义勇沉默地站着,神色依旧平静,可那双眼也明显沉下去了几分。
产屋敷耀哉继续道:
“我也曾想过,若我有一副健康的身体,若我也能像你们一样奔跑、挥刀、流血,那么我一定会站到最前面去。”
“我也想成为强大的剑士,用自己的身体去保护别人,而不是让别人替我承受这些危险与痛苦。”
风吹动了他的衣角,也吹过实弥肩头的白羽织。
“可是,我做不到。”
很简单的四个字。
没有半分怨尤,也没有自怜。
正因如此,才更重。
“所以,我只能拜托你们。”
“拜托你们这些真正握得住刀、也有勇气把刀挥向恶鬼的人,替我去守住那些我无力守住的性命。”

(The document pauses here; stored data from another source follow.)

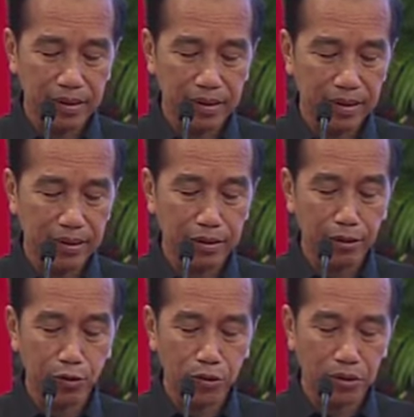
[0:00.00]
ini
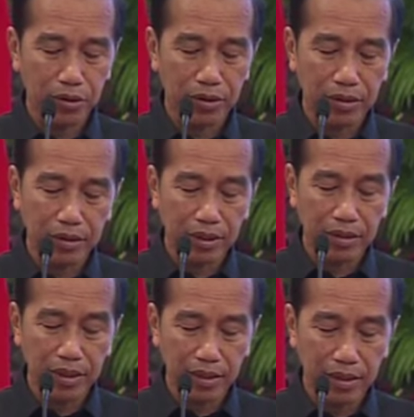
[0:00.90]
terus
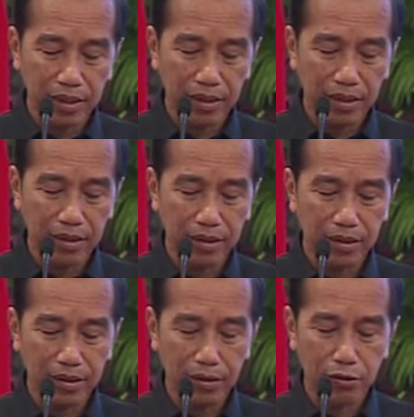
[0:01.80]
terjaga
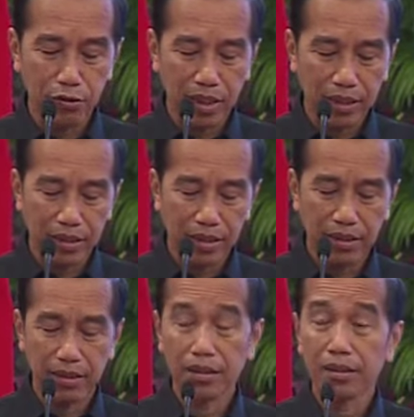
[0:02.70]

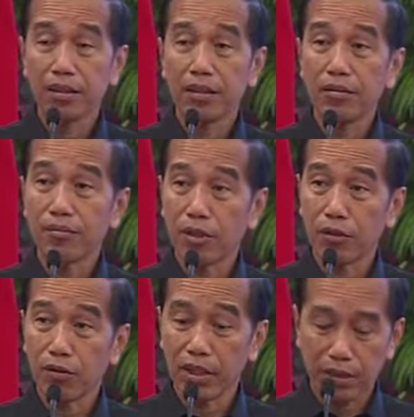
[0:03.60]
kesejukannya,
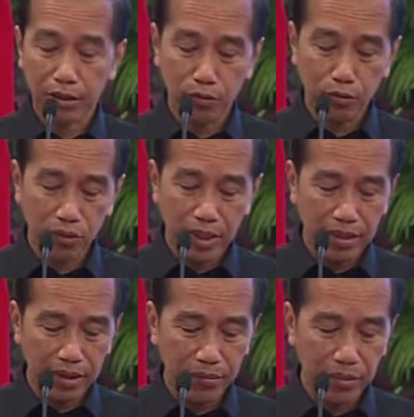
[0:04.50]
perkuat
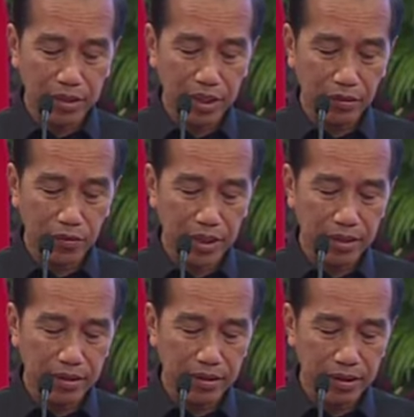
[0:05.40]
kerukunan dan
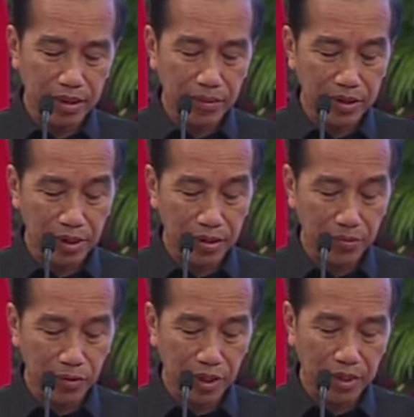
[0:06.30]
persatuan sehingga pesta
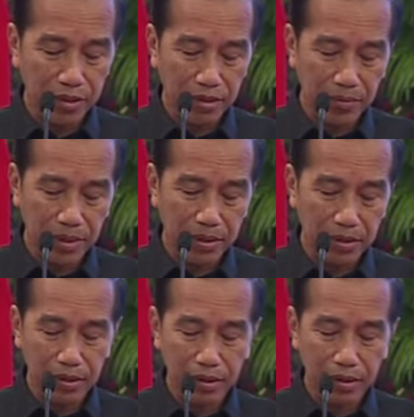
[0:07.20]
demokrasi dapat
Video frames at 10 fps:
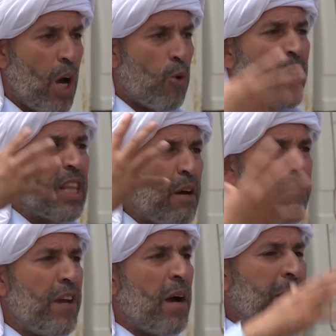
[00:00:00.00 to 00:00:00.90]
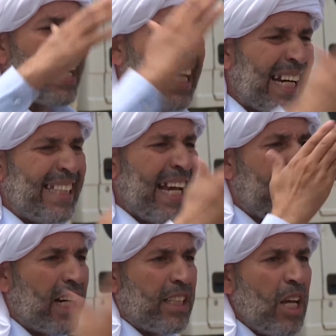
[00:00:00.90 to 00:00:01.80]
ونظافيه من كارتي
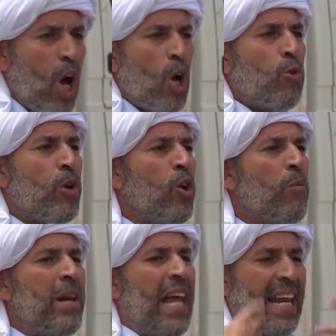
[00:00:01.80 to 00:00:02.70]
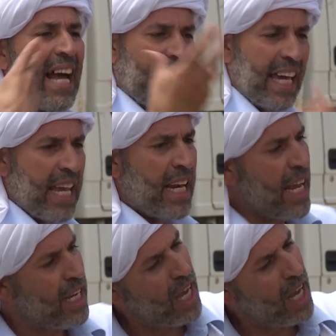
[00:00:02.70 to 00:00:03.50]
لكارتي نوري لهم باللي حنا نقيين هاي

“若你觉得自己是棋子,那么我也是一样。只是我这枚棋子,恰好坐在这里,被众人称作主公而已。若我的死能够让鬼杀队前进一步,能够让更多人活下来,那么我也不会有半分犹豫。”
这番话说完,庭院里再没有一丝杂音。
实弥站在风里,肩膀微微发颤,像是一头一直在咬牙强撑的野兽,终于被人看见了满身刺下最深的伤口。
香奈惠看着他,眼神轻轻颤了一下,终于又往前半步。
这一次,她的声音比先前更轻,也更柔。
“不死川先生。”
“你生气,不是因为你不在乎,而是因为你太在乎了。”
“你会站在这里发怒,会为了匡近先生的死说出这些话,本身就说明……你从来没有把那份心意忘掉。”
她顿了顿,眼底有一层极淡却极真的温柔。
“所以,我想,他一定也不会后悔救下你。”
这句话很轻,却让实弥攥紧的手指骤然一颤。
他没有抬头,额前碎发遮住眼睛,谁也看不清他此刻的神情。可那股一直向外炸开的戾气,已经不像最开始那样失控了。
这时,义勇终于开口。
“被记住,不是理所当然的事。”
他的声音仍旧很冷,很平,没有太多起伏,像只是在陈述一个最简单的事实。
“死去的人,不会自己说话。”
“还能被活着的人记住,已经很好了。”
这几句极短,也极像义勇。
没有多余解释,没有刻意安慰,只把自己认定的道理说出来。
实弥猛地抬眼看向他,眼里的火还没散尽。
“你又懂什么?”
义勇沉默了一瞬,看着他,神色没变。
“我懂失去同伴是什么感觉。”
就这一句。
很短,很直,也很重。
这不是义勇会轻易说出口的话。
他从不习惯把自己的伤口摊给别人看,也不擅长借此与谁拉近距离。可此刻,他还是说了。不是为了和实弥争辩,也不是为了安慰,只是因为他明白实弥现在真正过不去的是什么。
白月霖看了义勇一眼,心中也跟着沉了沉。
因为这句话,对义勇而言已经足够重。
庭院里安静了很久。
悲鸣屿低低诵着佛号,宇髓抱臂不语,香奈惠也不再继续逼近,只是给实弥留着足够的空间。
白月霖看着实弥,终于向前走了一步。
不远,不近。
刚好停在一个不会让对方觉得被逼迫,却足够让每一个字都清晰传过去的距离。
“风柱不是给死者的补偿。”
他声音很稳,也很清楚。
“是给活下来的人,继续往前走的责任。”
实弥肩膀一紧,却没有立刻打断。
白月霖注视着他,眸色沉静。
“你站在这里,不是因为你该愤怒,而是因为你活下来了。”
“活下来的人,要替死去的人把路继续走下去。”
“否则,他们留下的,就只剩下痛了。”
风拂过院中,白砂轻轻滑动。
实弥死死盯着白月霖,像是想反驳,想发火,想继续把所有人顶回去。可那些话到了嘴边,却怎么都没法像最开始那样冲出来。
白月霖顿了顿,又补上一句。
“如果今天站在这里的是匡近,他不会想看见你把自己困死在这一刻。”
这一句话,像最后一下,精准地敲在了实弥最深的伤处。
他的呼吸终于乱了。
原本死死绷着的肩背,也像在一瞬间失去了某种硬撑的力道。
香奈惠轻轻闭了一下眼,像是连她都被这句话刺中了。